Saving money for the future is especially difficult for blacks living paycheck to paycheck. The median annual household income for blacks declined by 11.1 percent (from $36,567 to $32,498) from June 2009 to June 2012, according to an analysis of Census Bureau data by Sentier Research. The decline for whites was 5.2 percent and for Hispanics 4.1 percent. Both groups started with higher incomes than blacks.

“A generation of wealth and assets are evaporating, and the presidential candidates aren’t making a peep about it,” said Keeanga-Yamahtta Taylor, 40, a doctoral candidate in African-American studies at Northwestern. “We’re talking about historic changes in manufacturing, and these are systemic changes in the economy and in the midst of this, people are being left behind.”


Historically, many blacks have made it into the middle class via public-sector and union jobs. But since 2008, the public sector has shed about 600,000 positions.


After the housing bubble burst in 2006, everyone was affected, but blacks were hit particularly hard. About one-quarter of blacks have lost their homes or are seriously delinquent and at risk of losing them, according to the North Carolina-based Center for Responsible Lending.

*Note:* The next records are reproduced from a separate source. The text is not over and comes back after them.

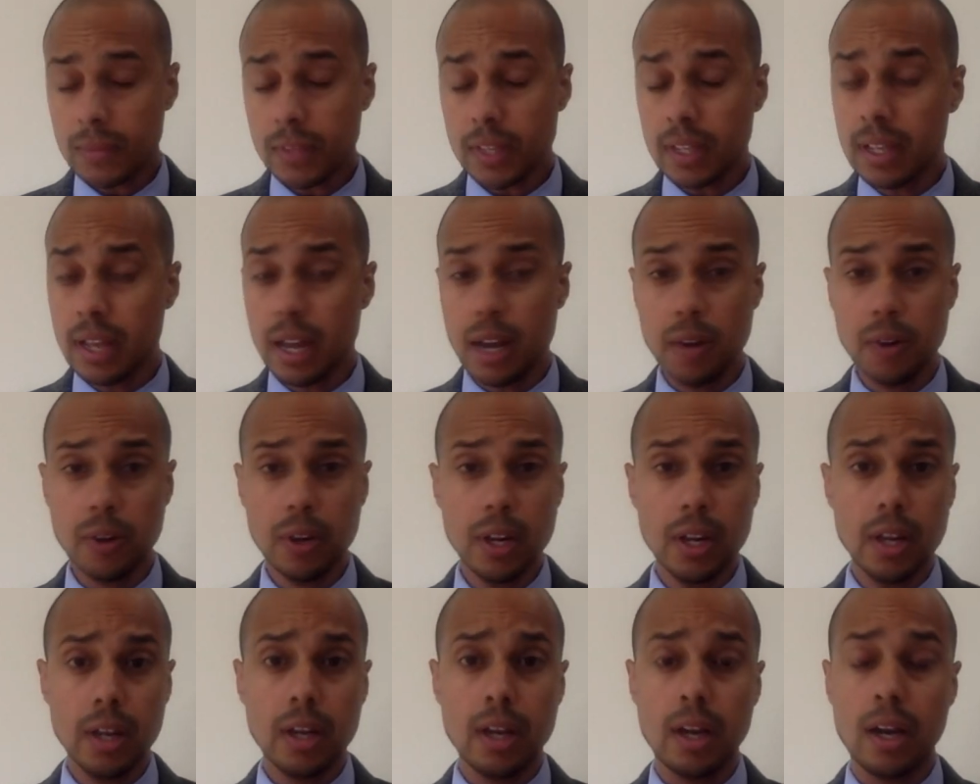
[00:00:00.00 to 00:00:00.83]
Now,
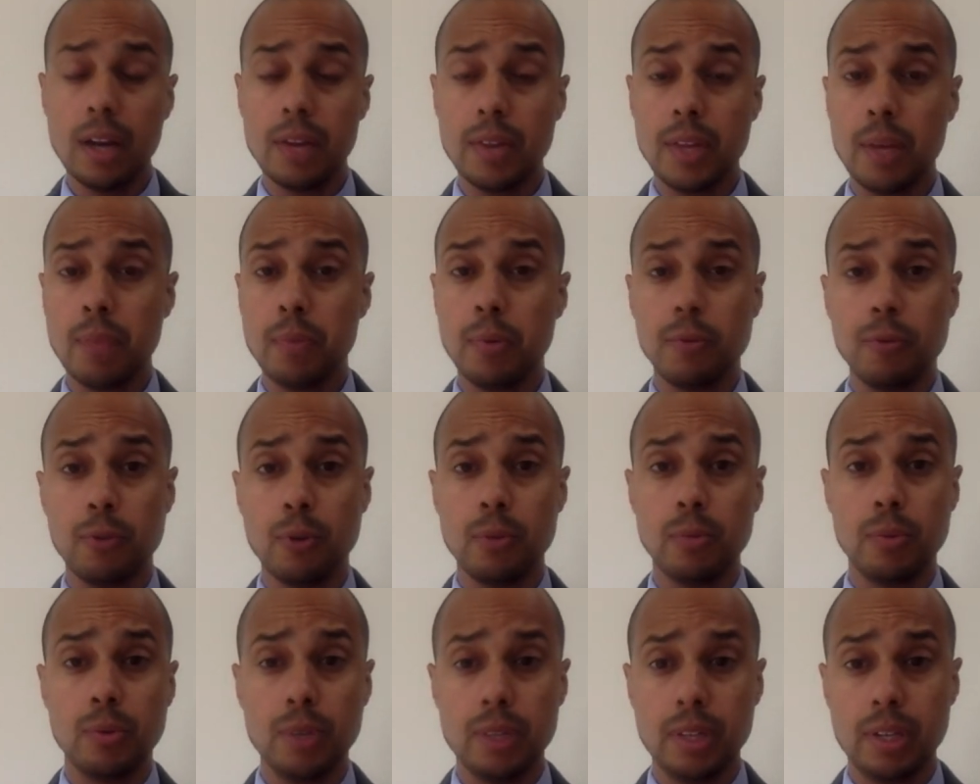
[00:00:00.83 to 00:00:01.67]
that
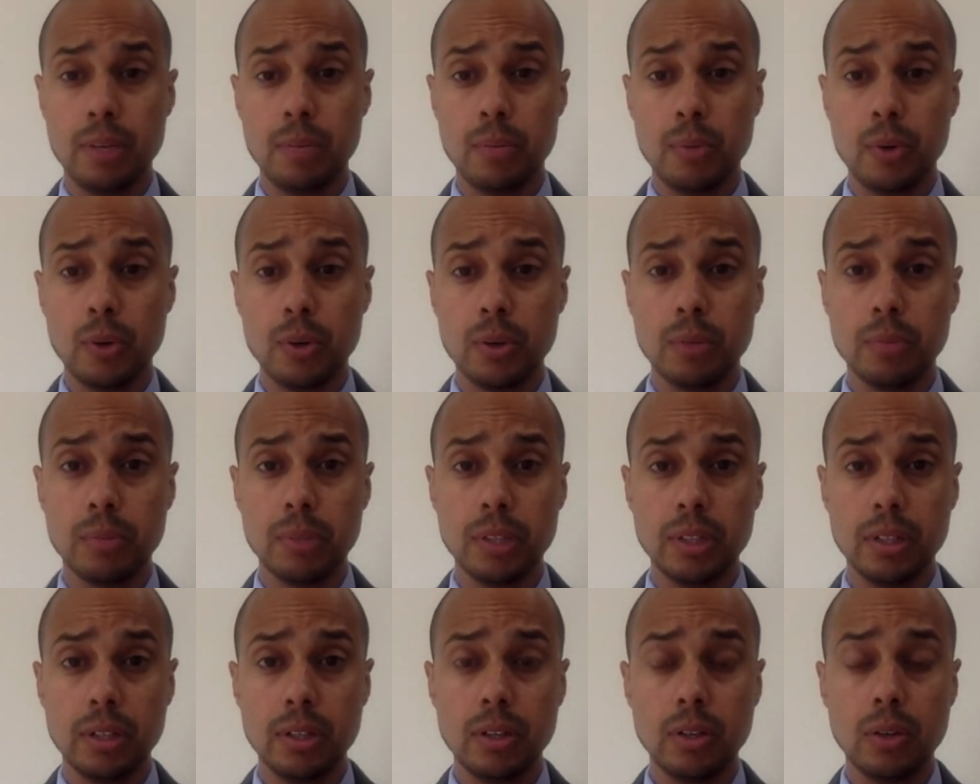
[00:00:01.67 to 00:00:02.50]
performed really important
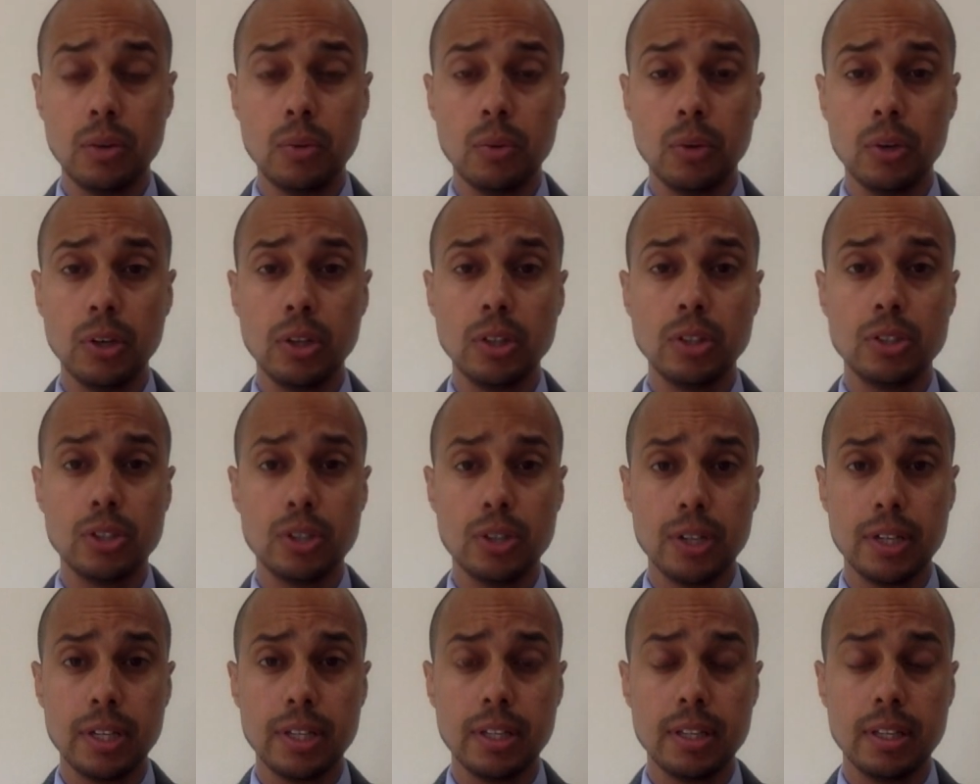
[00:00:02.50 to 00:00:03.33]
political work
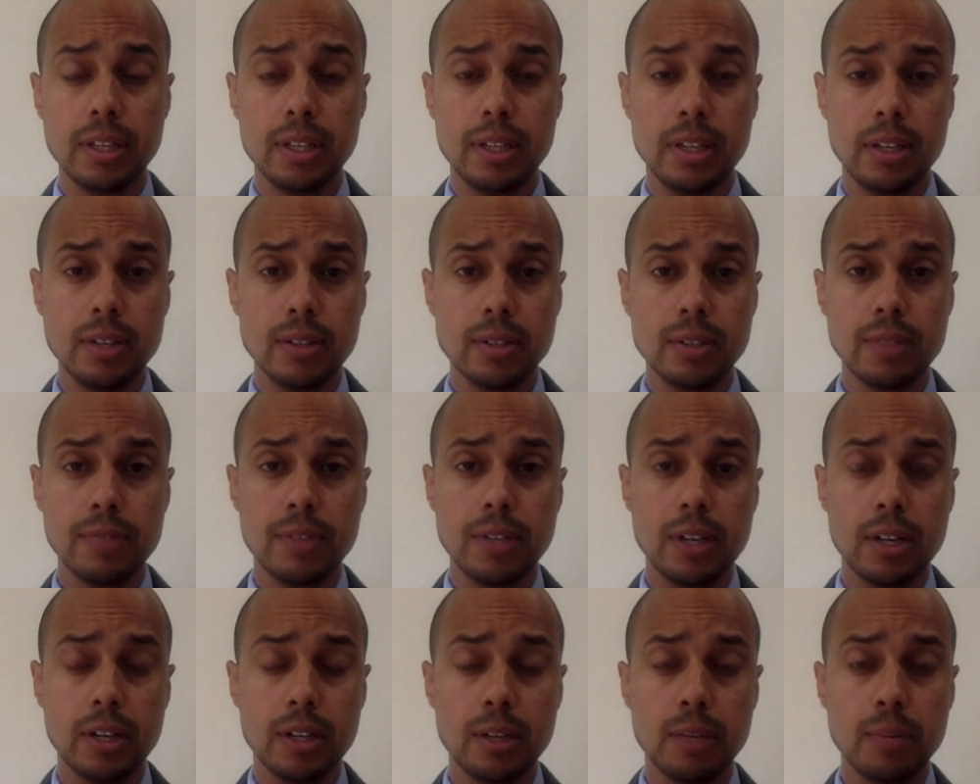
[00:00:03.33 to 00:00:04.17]
during the years of
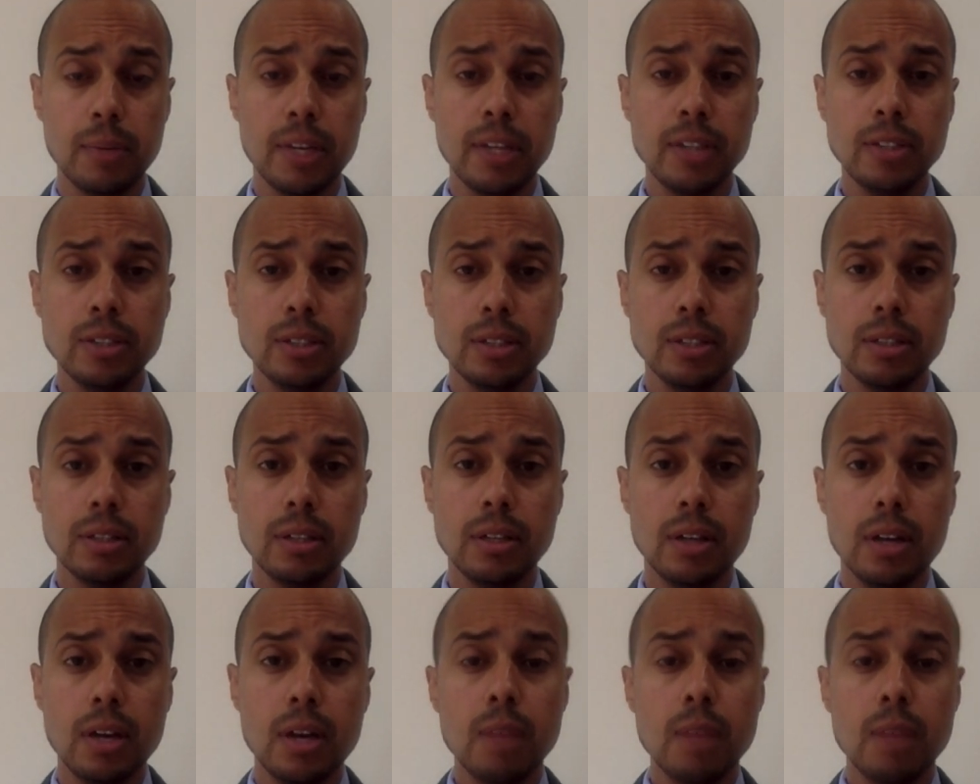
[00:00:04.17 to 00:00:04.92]
the occupation,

The center also found that African-American borrowers with good credit scores received subprime, predatory loans associated with high foreclosure rates three times as often as white borrowers with comparable credit scores.

Earlier this year, the Woodstock Institute, a Chicago-based nonprofit research group focused on fair lending issues, found that although 25 percent of homes in the Chicago area were underwater, about 40 percent of homes in predominantly black neighborhoods were.

The average equity for mortgaged properties in communities that are more than 90 percent white is about $108,000. In communities that are 80 percent or more black, the average is $6,800.

Spencer Cowan, Woodstock’s vice president, said the institute didn’t break the research down by income range.

“But the disparity is so great that it would almost be impossible for even a black middle-class neighborhood to have significantly more equity, so that the wealth disparity wouldn’t be on that order or magnitude,” said Cowan.

Home values and equity are a huge deal because homes accounts for about 60 percent of black wealth.

“For whites at the upper-income levels, their home is a component of their wealth, but they may have a 401(k) and other assets,” Cowan said. “But for most black middle-class folk and those at the lower rungs, it’s all about their homes.”